Menilik Peluang Indonesia di Antara Perang Dagang AS-China

marketeers article
Close up of of China Yuan banknote and US dollar for trade war and economic tax barrier concept.

Indonesia dinilai memiliki peluang di tengah geliat perang dagang Amerika Serikat dengan China.Hal ini dikatakan Menteri Perindustrian Airlangga Hartarto lantaran Indonesia masih memiliki fundamental ekonomi yang kuat dalam menghadapi situasi global saat ini.

“Bagi Indonesia, sebetulnya perang dagang AS-China ini zero sum game, yang artinya tidak ada yang diuntungkan. Tetapi, di sini kita punya peluang. Adanya trade war ini, orang melihat negara kita berada di zona aman,” kata Airlangga di Jakarta, Minggu (16/06/2019).

Menperin menjelaskan, Indonesia telah masuk zona aman investasi sejak 20 tahun lalu, yakni setelah berakhirnya Orde Baru dan dimulainya masa Reformasi. “Sebagai negara dengan kondisi geopolitik yang cukup stabil, Indonesia kini semakin diincar oleh investor asing,” ujar Airlangga.

Beberapa waktu lalu, lembaga pemeringkat Standard and Poor’s (S&P) Global Ratings meningkatkan peringkat utang jangka panjang atau sovereign credit rating Indonesia dari BBB- menjadi BBB dengan outlook stabil. Dengan demikian, Indonesia kini memperoleh status layak investasi atau investment grade dari ketiga lembaga pemeringkat internasional, yakni S&P, Moody’s, dan Fitch.

Terlebih, Airlangga menilai, Indonesia sedang dipandang sebagai salah satu negara yang serius dalam mengembangkan ekonomi digital. Itu menjadi nilai positif tersendiri bagi para pelaku usaha dunia. “Bahkan, Perdana Menteri Jepang Shinzo Abe melihat Asia Tenggara terutama Indonesia bisa menjadi ground untuk digital economy,” tuturnya.

Untuk itu, salah satu langkah yang perlu dilakukan saat ini adalah meningkatkan daya saing industri manufaktur nasional agar bisa lebih kompetitif dengan negara-negara tetangga seperti Thailand dan Vietnam. “Indonesia masih menjadi daya tarik untuk investasi industri berbasis elektronika, garmen, alas kaki, serta makanan dan minuman,” imbuhnya.
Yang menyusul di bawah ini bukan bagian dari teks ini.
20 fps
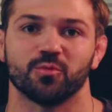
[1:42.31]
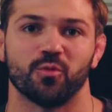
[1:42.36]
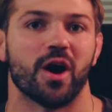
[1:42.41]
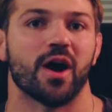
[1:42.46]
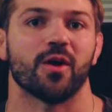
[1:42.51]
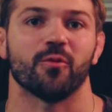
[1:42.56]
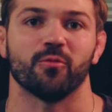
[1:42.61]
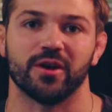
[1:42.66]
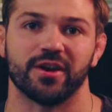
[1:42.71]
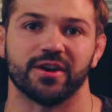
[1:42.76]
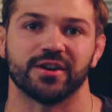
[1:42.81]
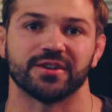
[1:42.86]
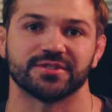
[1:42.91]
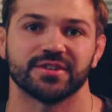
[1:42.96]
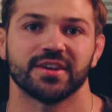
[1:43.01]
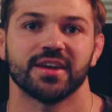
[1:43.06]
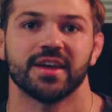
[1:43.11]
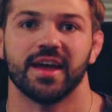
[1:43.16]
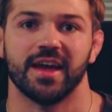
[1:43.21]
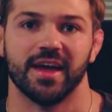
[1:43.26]
want
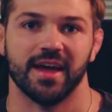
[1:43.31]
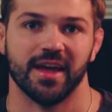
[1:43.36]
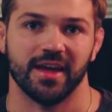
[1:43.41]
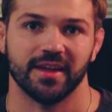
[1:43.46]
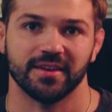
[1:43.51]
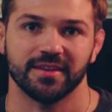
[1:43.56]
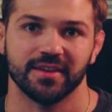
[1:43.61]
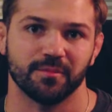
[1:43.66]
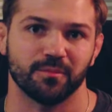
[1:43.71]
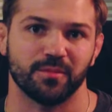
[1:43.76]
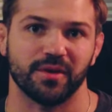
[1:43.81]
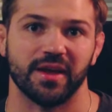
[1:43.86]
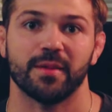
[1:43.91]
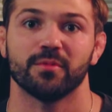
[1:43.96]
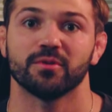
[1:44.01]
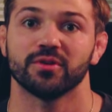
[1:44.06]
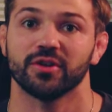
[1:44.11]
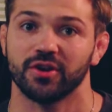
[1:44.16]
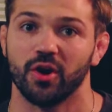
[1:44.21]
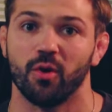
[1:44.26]
winners, and being
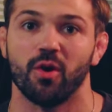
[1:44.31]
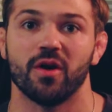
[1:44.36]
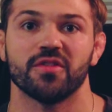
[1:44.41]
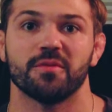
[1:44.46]
able to goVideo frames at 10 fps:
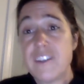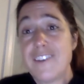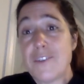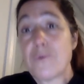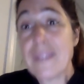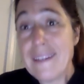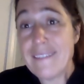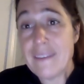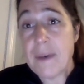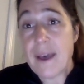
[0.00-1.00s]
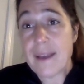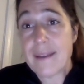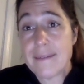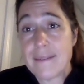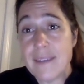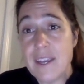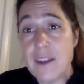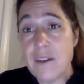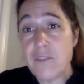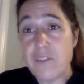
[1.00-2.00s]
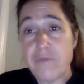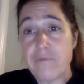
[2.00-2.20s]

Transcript: release the puck, to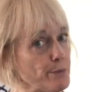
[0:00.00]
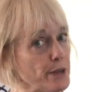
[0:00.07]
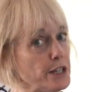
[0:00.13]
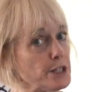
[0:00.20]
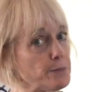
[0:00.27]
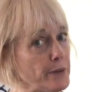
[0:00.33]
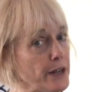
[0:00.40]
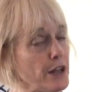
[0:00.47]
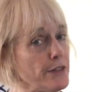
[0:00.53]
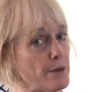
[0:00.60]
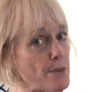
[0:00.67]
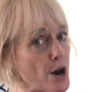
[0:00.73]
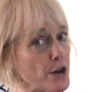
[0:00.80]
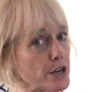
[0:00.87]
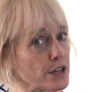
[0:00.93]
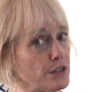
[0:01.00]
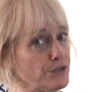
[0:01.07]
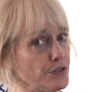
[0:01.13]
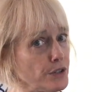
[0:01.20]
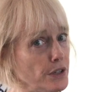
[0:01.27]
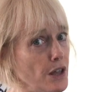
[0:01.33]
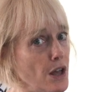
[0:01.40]
but it's been on the market
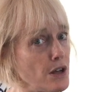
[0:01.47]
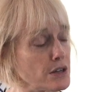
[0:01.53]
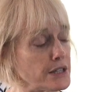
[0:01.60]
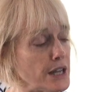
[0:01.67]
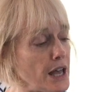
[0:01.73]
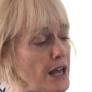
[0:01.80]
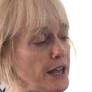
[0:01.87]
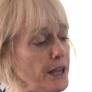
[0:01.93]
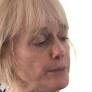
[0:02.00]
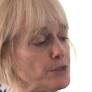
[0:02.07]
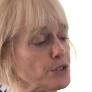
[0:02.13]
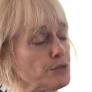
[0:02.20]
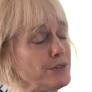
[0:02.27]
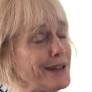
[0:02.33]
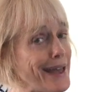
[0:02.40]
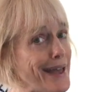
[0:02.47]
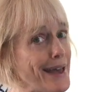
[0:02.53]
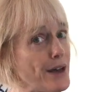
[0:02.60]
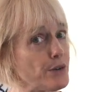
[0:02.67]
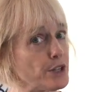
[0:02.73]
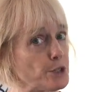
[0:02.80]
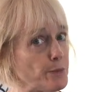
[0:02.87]
for a long time, so
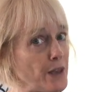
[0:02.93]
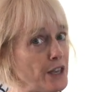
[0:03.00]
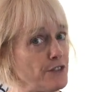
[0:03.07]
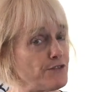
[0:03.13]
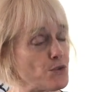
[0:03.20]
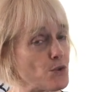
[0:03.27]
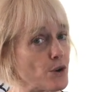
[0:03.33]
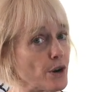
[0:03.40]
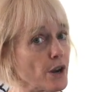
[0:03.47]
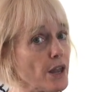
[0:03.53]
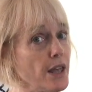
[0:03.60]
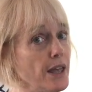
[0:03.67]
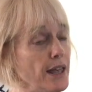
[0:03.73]
now it's paid for,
Misalnya produsen elektronika Sharp Corporation dan LG Electronics, akan menambah kapasitas pabriknya di Indonesia. Produk yang bakal mereka hasilkan untuk tujuan ekspor dan domestik.

“Kedua industri berbasis elektronika tersebut telah memiliki basis produksi di Indonesia, sehingga apabila terjadi relokasi pabrik, maka akan bersifat ekspansi. “Jadi, sifatnya ekspansi. Salah satunya karena mereka sudah punya pengalaman di Indonesia, dan Indonesia dinilai sudah stabil,” imbuh Airlangga.

Sementara , Direktur Industri Elektronika dan Telematika Kemenperin Janu Suryanto mengatakan, Sharp akan merelokasi pabrik mesin cuci dua tabung dari Thailand ke pabrik yang ada di Karawang International Industrial City (KIIC). Sedangkan, LG akan merelokasi pabrik pendingin ruangan dari Vietnam ke fasilitas produksi yang ada di Legok, Tangerang. “Mereka akan mulai produksi dan mulai dipasarkan pada September 2019 sebanyak 25 ribu unit,” ungkapnya.

Selanjutnya, jumlah produksinya ditargetkan naik menjadi 50 ribu unit. “Ya, paling tidak nanti bisa diekspor (juga) ke ASEAN. Investasi Sharp dan LG sekitar ratusan miliar rupiah,” imbuh Airlangga.

Industri manufaktur sendiri merupakan salah satu sektor yang menyumbang cukup signfikan bagi total investasi di Indonesia. Pada triwulan I tahun 2019, industri pengolahan nonmigas berkontribusi sebesar 18,5% atau Rp 16,1 triliun terhadap realisasi penanaman modal dalam negeri (PMDN).

Adapun tiga sektor yang menunjang paling besar pada total PMDN tersebut di tiga bulan awal tahun ini, yakni industri makanan yang menggelontorkan dana mencapai Rp 7,1 triliun, disusul industri logam dasar Rp 2,6 triliun dan industri pengolahan tembakau Rp 1,2 triliun.

Selanjutnya, industri manufaktur juga menyetor hingga 26% atau US$1,9 miliar terhadap realisasi penanaman modal asing (PMA). Tiga sektor yang menopangnya, yaitu industri logam dasar sebesar US$ 593 juta, diikuti industri makanan US$ 376 juta serta industri bahan kimia dan barang dari bahan kimia US$ 217 juta.